• _What to work on_
In the records below, find the line with "[00:07:43.76]" and the line with "[0:02.00-0:02.36]"; return exactly those lines and every line between them.
(Beginning of Records provided)
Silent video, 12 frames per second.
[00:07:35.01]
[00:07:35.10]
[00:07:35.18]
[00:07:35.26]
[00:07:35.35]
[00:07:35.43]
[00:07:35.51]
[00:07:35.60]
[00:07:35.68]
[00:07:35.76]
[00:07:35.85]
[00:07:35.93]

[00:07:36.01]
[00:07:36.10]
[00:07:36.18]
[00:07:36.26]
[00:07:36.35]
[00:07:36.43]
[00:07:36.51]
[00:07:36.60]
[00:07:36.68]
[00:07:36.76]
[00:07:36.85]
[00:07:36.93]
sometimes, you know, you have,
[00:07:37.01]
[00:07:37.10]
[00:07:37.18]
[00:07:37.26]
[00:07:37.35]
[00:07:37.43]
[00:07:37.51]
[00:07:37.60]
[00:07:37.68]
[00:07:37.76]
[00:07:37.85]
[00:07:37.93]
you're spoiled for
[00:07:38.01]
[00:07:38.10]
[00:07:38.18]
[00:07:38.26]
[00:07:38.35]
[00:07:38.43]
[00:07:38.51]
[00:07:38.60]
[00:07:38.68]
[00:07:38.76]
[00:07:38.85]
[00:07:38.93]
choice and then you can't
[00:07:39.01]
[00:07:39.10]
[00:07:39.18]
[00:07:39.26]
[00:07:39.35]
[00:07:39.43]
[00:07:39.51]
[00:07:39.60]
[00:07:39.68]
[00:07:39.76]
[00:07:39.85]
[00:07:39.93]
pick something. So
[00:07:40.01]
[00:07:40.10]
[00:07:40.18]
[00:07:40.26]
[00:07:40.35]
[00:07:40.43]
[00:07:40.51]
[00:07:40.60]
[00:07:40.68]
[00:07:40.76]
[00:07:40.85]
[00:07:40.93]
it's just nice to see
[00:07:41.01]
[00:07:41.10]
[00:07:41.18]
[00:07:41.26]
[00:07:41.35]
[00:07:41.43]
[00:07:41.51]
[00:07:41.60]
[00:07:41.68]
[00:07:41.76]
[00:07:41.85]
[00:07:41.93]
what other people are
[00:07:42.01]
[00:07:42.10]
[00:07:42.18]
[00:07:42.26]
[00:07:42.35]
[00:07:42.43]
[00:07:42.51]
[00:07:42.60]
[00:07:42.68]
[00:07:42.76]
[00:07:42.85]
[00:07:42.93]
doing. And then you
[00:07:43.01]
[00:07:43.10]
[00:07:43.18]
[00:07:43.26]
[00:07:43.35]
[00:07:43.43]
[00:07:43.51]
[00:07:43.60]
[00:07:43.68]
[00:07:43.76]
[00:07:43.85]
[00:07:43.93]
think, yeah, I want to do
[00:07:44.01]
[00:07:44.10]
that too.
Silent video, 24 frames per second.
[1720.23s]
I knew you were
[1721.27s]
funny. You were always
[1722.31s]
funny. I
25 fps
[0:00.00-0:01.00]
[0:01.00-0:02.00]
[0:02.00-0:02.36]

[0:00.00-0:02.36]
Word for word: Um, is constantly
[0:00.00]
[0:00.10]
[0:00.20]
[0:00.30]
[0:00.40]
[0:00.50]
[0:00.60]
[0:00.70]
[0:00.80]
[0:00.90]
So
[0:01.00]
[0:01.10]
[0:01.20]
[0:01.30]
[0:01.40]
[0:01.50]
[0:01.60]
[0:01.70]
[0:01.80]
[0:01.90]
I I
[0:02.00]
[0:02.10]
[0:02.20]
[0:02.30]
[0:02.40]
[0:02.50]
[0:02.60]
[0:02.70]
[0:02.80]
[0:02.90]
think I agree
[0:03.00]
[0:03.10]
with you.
(End of Records provided)
• _Response box_
[00:07:43.76]
[00:07:43.85]
[00:07:43.93]
think, yeah, I want to do
[00:07:44.01]
[00:07:44.10]
that too.
Silent video, 24 frames per second.
[1720.23s]
I knew you were
[1721.27s]
funny. You were always
[1722.31s]
funny. I
25 fps
[0:00.00-0:01.00]
[0:01.00-0:02.00]
[0:02.00-0:02.36]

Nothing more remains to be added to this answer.